My current proposal (below) follows Guralnick's advice to narrow scope. It 
is partly motivated by the fact that you made a perfectly reasonable plea 
for clarification regarding the meaning of "occurrence", and no one is 
responding. (Yes, you only made the plea three days ago, but you've made 
many versions of it in the past.) In my opinion, it is unreasonable to 
expect the RDF Task Group to produce a guide for expressing Darwin Core in 
RDF unless some effort is made to clarify the semantics of a few Darwin 
Core terms.

So my current, less radical, proposal is this:

That the RDF Task Group not release the draft guide for public comment 
until we (i.e. TDWG) improve the documentation around dwc:Occurrence and 
dwctype:Occurrence. By "improve", I mean:

i. Configure the rs.tdwg.org server to set an xml mime type for 
http://rs.tdwg.org/dwc/rdf/human-dwctype.xsl and 
http://rs.tdwg.org/dwc/rdf/human.xsl . (Currently the mime type is set to 
"text/plain", which results in users being unable to view either the raw 
RDF or the human-readable RDF in a standard browser.)

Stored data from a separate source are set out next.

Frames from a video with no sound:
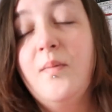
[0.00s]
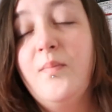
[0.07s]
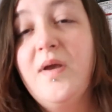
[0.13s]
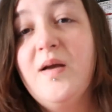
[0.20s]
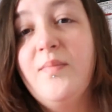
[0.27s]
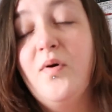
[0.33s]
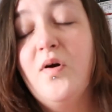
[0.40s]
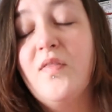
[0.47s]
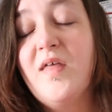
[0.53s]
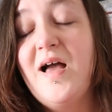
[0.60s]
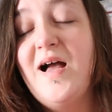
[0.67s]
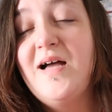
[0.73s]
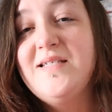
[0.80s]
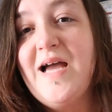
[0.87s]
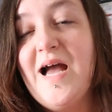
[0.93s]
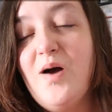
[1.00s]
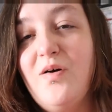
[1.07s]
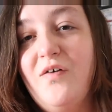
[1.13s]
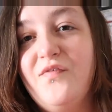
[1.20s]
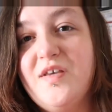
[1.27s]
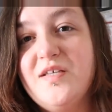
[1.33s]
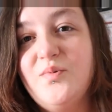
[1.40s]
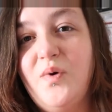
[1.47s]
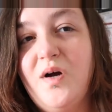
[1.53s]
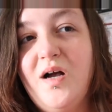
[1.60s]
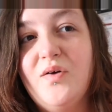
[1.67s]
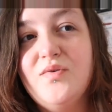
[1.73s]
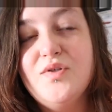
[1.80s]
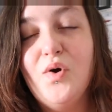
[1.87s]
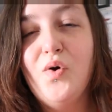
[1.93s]
Pick a book that had out of this
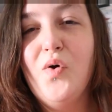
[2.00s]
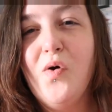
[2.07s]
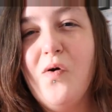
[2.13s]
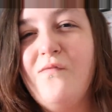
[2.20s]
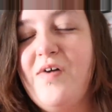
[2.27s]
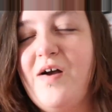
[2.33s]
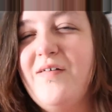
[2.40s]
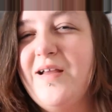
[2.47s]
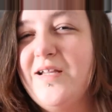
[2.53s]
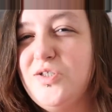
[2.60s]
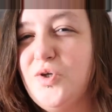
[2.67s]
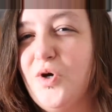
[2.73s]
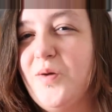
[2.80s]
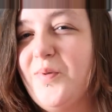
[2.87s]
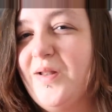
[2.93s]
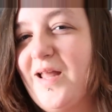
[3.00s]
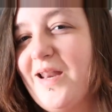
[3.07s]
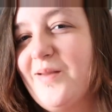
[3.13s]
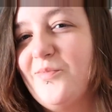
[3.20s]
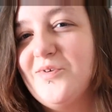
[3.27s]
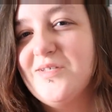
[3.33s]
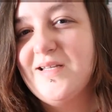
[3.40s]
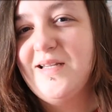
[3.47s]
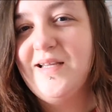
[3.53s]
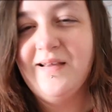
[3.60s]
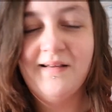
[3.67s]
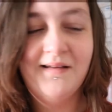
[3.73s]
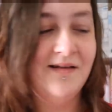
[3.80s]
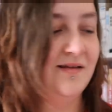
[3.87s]
world all very enjoyable animals in it.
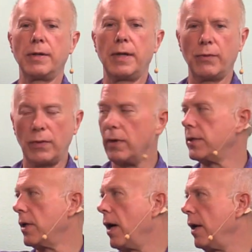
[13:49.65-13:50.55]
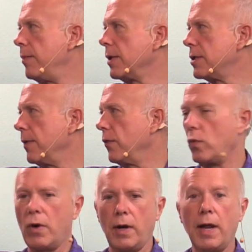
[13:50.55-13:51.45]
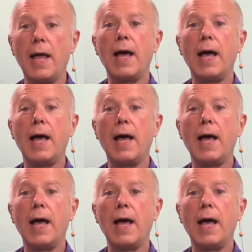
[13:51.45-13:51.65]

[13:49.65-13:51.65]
And we looked at all of them except for one.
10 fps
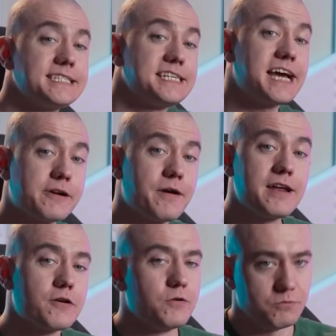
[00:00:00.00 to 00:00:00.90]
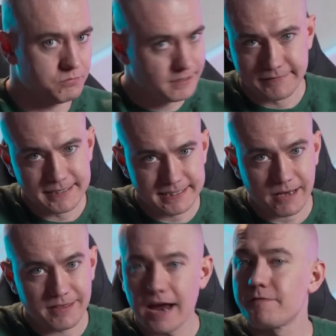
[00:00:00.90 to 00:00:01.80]
As a tech creator who lived in
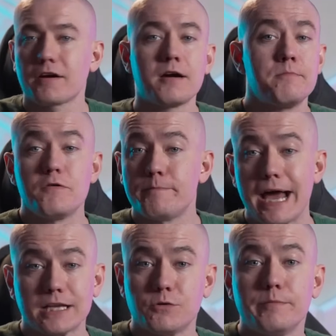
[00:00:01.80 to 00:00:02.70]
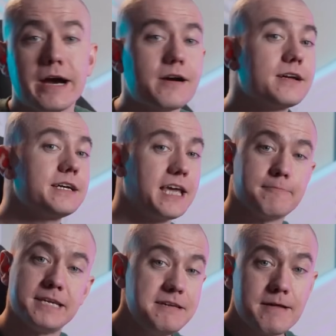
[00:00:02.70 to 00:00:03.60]
South Africa, moved back to America,
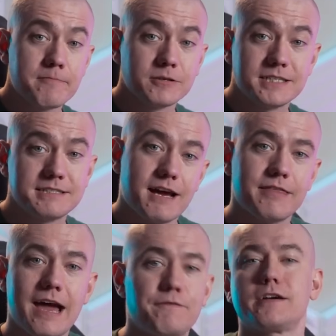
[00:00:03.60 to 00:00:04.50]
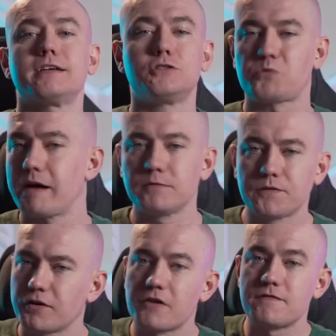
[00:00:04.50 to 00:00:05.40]
kept team members in South Africa, and
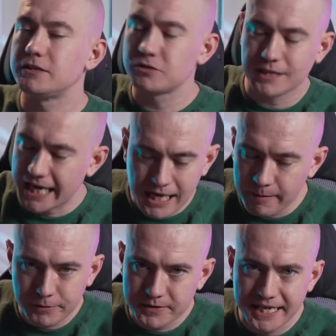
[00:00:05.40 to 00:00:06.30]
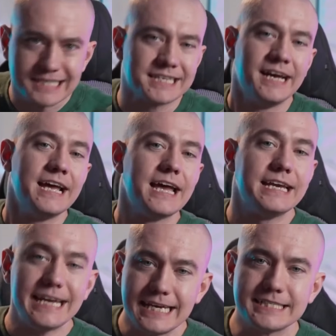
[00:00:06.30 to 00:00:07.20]
travels for conventions like Computex,
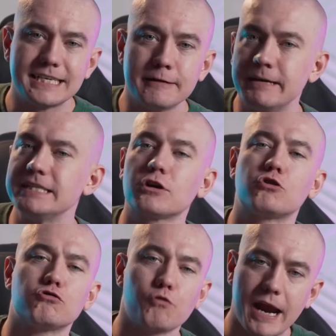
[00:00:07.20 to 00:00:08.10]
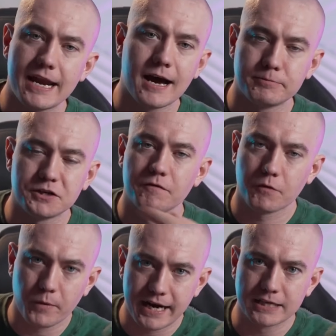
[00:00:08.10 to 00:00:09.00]
an eSIM is a great option
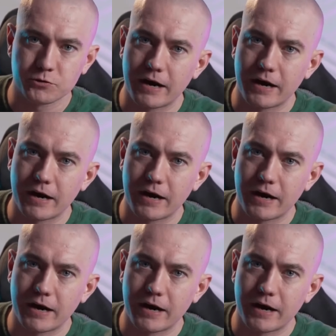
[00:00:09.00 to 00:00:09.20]
for when I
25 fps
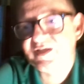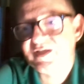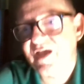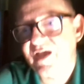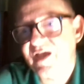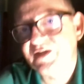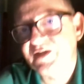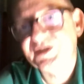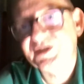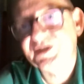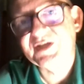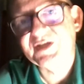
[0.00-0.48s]

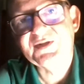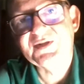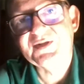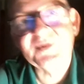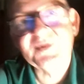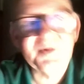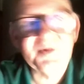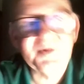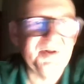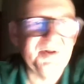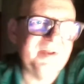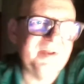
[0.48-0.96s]
as
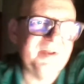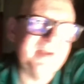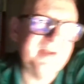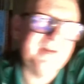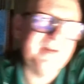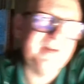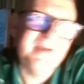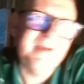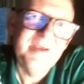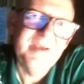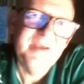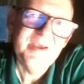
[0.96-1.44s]
gentle and
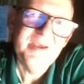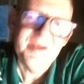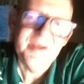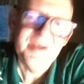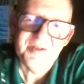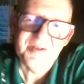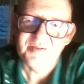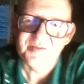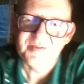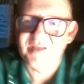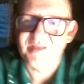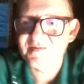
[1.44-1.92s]

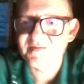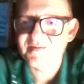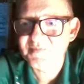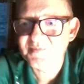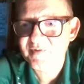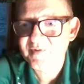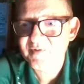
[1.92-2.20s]
loves to be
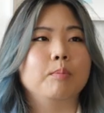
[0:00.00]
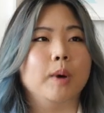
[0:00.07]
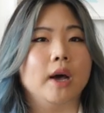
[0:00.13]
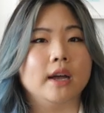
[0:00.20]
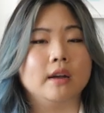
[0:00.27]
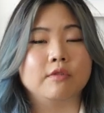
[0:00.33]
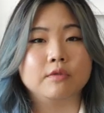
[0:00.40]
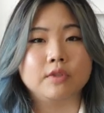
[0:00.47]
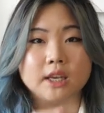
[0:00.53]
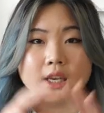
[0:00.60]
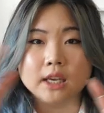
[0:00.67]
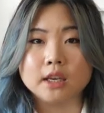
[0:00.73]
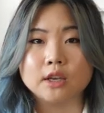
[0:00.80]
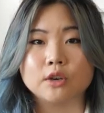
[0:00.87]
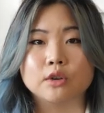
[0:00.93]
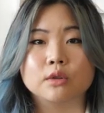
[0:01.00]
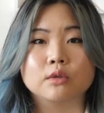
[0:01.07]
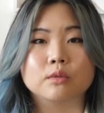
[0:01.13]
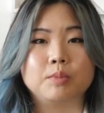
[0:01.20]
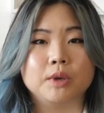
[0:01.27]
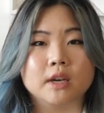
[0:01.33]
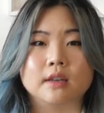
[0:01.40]
But the
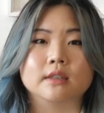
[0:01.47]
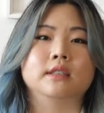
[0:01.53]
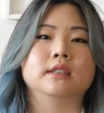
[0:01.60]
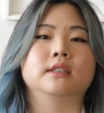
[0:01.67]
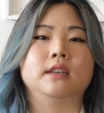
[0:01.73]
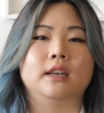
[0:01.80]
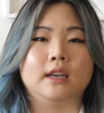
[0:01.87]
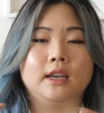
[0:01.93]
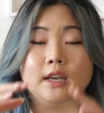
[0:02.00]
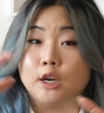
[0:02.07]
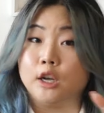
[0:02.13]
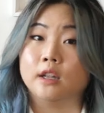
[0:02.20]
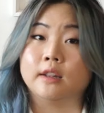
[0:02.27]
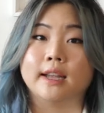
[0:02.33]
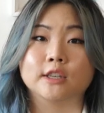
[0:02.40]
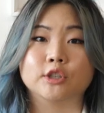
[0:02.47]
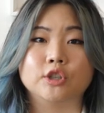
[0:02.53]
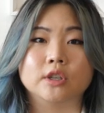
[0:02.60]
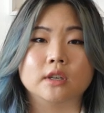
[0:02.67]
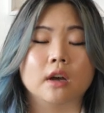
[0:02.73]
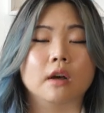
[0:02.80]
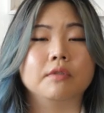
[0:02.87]
EU, because it's a
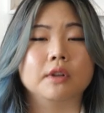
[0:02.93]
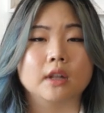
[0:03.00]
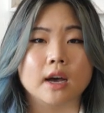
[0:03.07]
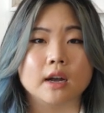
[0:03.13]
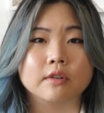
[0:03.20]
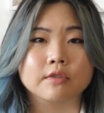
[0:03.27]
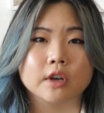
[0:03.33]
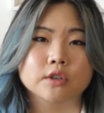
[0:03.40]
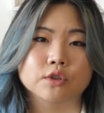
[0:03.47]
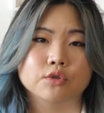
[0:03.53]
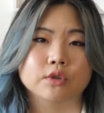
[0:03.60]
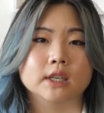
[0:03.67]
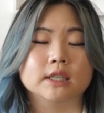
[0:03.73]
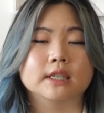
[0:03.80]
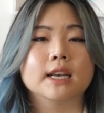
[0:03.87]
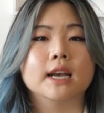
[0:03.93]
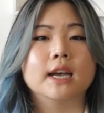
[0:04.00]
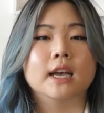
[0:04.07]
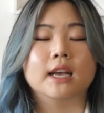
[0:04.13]
collection of a lot of countries,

ii. In a single document, served by tdwg.org, list the valid 
usages/interpretations of dwc:Occurrence and dwctype:Occurrence. (I 
believe there are six.) Currently, to be aware of the various semantics of 
"Occurrence", a person needs to read half a dozen or so different 
documents. That's not necessarily bad, but there should at least be a 
"Guide to Standard 450", that links to and briefly explains the contents 
and purposes of each document.

Is that too much to ask of ourselves?

Now, you might say, "Fine, we should do that, but I'm not delaying release 
of the guide, which has already taken way too long to produce." And if you 
say that, I'll support you. But if we go ahead and release the guide 
without fixing some basic underlying things, I don't think it will have 
the impact that it should, for several reasons. Here's one of them:

<Example of how we're limiting ourselves>
The draft guide is excellent. For many examples of what people want to do, 
the guide essentially creates a matrix with the dimensions "technical 
approaches" and "conceptual approaches", and proceeds to fill in every 
cell of this matrix with a valid usage pattern. It is meticulous. Yet 
there is a significant omission. There is no example of representing a 
Darwin Core occurrence in RDF! In the guide's defence, there is no way to 
do this without making significant assumptions about just what a Darwin 
Core occurrence is.
</Example of how we're limiting ourselves>

Anyway, those are my thoughts, and some of my arguments. I will defer to 
your judgement on the best way to proceed.


</email to Steve>

1. Notice I said "vocabulary" and not "ontology". The less ontology there 
is in the shared Core, the easier it will be for people to build on it to 
suit their needs. But a lack of ontology does not imply a lack of 
semantics. For proof, look at a dictionary - it has the complete semantics 
of the language. Similarly, Darwin Core - a "bag of terms", i.e. a 
glossary - is a perfect candidate to be a shared base layer for the 
semantic web … once it clarifies a few basic things.